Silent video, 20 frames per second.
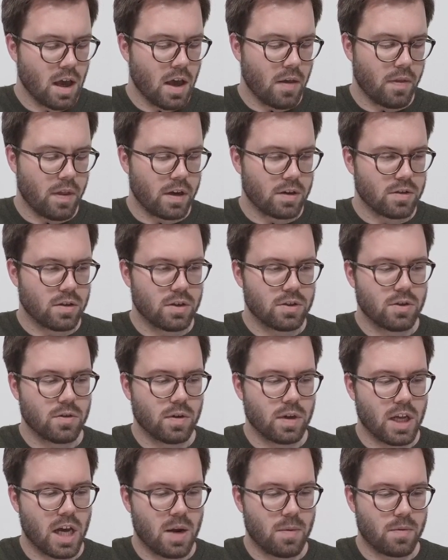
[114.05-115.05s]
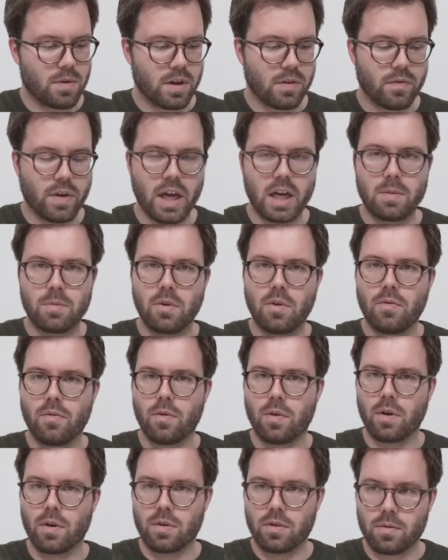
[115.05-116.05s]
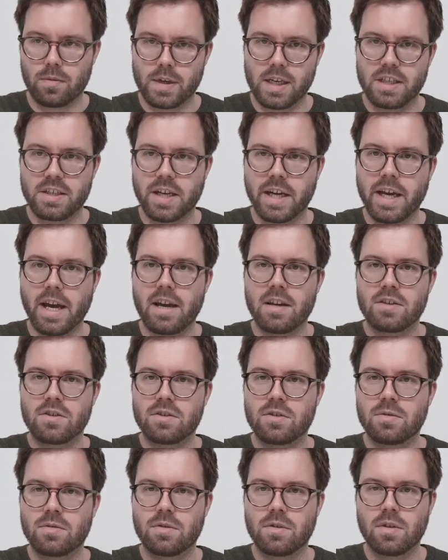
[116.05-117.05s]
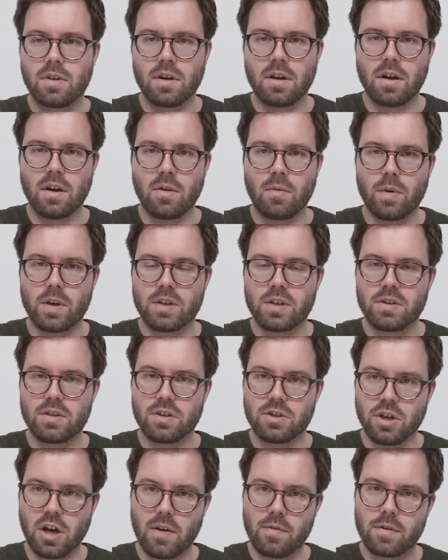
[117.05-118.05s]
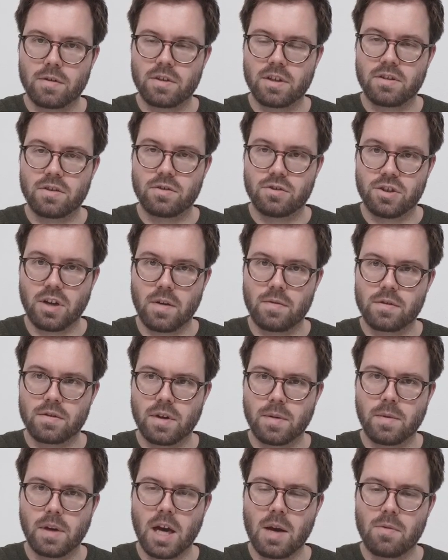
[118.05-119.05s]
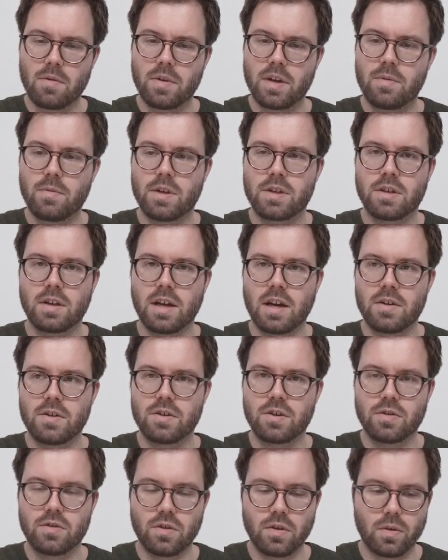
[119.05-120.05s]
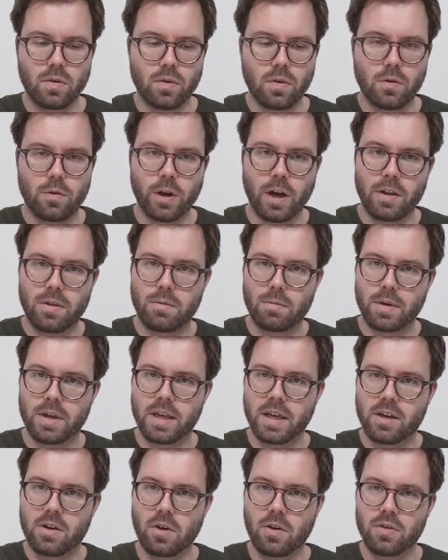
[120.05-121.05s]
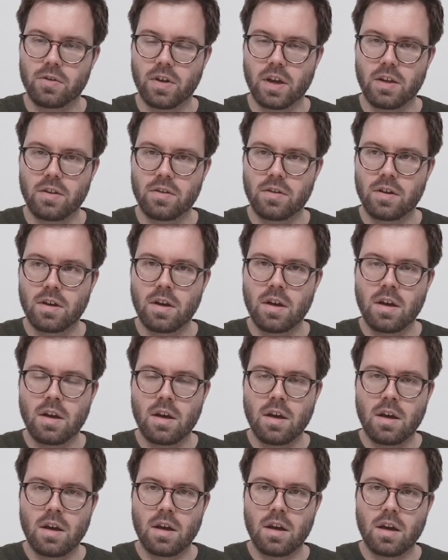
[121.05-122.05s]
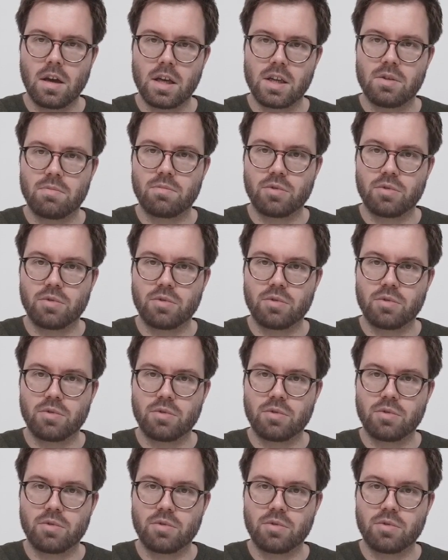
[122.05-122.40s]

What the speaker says: And there's also a library available for 3JS, which is a JavaScript library, which allows you to create 3D content in the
____________________
Assigned task.
Return, exactly and without extra lines, everything from the line with "[121.05-122.05s]" through the last line of the material above, both included. Pictures must be dropped.

Your solution.
[121.05-122.05s]
[122.05-122.40s]

What the speaker says: And there's also a library available for 3JS, which is a JavaScript library, which allows you to create 3D content in the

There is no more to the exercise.